- **WHAT TO WORK ON**: Using the entries that follow, please report how many lines contain the word "video", with no other words.

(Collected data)
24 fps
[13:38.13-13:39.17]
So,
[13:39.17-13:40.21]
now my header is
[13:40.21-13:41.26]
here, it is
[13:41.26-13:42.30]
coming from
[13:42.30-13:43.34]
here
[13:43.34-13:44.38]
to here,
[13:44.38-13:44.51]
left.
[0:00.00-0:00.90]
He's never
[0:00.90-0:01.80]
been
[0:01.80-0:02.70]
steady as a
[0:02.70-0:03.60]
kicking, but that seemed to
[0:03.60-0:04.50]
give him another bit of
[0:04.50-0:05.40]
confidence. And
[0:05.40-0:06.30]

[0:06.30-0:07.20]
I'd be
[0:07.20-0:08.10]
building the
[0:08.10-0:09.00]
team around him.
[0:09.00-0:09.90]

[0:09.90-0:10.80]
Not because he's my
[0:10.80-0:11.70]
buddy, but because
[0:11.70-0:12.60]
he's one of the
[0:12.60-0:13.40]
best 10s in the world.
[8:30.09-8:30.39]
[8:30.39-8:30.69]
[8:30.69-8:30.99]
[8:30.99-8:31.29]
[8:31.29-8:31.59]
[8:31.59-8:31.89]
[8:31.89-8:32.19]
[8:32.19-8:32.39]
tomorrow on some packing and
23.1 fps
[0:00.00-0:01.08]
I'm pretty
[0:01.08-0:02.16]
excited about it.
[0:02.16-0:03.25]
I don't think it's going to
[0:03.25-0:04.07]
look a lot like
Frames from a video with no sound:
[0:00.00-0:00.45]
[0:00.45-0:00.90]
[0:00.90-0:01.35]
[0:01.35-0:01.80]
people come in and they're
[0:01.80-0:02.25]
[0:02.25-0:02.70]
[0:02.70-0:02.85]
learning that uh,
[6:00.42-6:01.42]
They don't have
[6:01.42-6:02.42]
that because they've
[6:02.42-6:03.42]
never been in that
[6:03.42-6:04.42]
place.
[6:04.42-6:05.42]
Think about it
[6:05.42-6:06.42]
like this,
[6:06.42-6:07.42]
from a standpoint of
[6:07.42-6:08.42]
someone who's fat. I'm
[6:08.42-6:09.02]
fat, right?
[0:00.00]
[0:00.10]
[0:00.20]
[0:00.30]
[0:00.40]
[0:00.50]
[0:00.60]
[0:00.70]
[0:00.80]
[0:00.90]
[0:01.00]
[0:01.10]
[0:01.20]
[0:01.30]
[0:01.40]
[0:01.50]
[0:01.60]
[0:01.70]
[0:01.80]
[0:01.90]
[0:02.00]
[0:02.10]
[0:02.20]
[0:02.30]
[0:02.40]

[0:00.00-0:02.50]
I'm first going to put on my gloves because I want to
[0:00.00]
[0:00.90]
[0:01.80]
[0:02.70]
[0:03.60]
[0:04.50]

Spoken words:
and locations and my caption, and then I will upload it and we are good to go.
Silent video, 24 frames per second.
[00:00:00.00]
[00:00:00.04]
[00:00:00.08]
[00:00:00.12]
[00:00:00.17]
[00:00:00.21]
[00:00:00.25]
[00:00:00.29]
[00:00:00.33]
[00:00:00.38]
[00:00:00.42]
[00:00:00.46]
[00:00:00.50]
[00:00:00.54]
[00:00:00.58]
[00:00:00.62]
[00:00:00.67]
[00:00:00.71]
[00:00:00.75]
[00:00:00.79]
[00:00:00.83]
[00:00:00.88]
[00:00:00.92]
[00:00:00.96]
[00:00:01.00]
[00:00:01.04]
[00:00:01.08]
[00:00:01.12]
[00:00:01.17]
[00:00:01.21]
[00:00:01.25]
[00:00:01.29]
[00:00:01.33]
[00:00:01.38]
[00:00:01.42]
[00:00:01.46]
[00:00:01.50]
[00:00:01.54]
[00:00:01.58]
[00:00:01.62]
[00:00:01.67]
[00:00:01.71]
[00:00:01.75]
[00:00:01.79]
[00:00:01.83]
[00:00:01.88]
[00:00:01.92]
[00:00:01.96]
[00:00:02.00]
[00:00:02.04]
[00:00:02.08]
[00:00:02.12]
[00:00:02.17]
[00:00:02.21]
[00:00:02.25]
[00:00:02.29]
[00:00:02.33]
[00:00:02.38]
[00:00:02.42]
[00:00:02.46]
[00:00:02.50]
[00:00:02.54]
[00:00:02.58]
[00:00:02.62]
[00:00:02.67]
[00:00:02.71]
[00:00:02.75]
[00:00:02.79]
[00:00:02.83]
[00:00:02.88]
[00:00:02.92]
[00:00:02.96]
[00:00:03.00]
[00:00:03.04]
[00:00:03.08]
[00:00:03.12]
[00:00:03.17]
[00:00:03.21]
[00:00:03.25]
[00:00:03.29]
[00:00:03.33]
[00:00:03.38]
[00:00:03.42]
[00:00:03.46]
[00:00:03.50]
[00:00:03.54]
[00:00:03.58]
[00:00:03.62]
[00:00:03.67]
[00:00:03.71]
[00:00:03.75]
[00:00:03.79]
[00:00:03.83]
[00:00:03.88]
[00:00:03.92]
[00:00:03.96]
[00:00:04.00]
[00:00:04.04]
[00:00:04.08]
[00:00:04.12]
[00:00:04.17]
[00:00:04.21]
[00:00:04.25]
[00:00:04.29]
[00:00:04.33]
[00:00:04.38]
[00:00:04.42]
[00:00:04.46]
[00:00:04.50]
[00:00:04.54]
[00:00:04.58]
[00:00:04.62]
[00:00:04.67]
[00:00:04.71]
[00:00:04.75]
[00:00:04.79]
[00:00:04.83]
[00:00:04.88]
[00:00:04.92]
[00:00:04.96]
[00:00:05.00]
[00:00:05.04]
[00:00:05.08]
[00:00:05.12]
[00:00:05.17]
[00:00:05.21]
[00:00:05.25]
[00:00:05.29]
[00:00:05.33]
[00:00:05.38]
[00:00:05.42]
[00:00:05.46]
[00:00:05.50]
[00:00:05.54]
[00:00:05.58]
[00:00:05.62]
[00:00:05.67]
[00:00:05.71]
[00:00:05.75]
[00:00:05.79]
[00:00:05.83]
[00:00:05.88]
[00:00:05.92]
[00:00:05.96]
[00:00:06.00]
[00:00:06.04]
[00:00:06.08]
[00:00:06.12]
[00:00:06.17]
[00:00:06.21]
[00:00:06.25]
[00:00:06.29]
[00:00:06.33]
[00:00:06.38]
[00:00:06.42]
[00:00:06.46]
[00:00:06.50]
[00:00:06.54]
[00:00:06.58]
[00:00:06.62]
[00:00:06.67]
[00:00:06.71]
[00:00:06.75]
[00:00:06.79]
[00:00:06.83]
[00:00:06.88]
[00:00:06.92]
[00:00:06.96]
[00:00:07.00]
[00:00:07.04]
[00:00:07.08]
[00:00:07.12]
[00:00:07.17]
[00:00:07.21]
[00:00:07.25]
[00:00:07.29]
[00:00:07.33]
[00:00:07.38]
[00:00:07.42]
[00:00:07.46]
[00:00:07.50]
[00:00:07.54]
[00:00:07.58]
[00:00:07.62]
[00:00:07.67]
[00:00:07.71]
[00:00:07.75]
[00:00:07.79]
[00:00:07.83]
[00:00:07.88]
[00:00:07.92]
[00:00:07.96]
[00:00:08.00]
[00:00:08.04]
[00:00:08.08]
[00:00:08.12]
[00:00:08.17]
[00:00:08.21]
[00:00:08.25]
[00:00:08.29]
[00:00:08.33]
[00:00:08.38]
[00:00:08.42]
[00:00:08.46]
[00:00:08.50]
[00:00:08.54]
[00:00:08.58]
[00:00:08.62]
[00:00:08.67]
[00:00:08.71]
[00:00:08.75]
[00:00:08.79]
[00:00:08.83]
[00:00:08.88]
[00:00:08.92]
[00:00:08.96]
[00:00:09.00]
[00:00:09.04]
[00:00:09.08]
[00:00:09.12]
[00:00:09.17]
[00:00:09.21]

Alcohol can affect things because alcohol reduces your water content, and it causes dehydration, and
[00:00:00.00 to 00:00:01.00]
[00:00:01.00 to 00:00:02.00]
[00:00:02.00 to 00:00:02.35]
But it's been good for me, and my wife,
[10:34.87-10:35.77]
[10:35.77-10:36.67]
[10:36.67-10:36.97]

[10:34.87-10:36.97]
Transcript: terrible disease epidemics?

- **TASK OUTPUT**: 2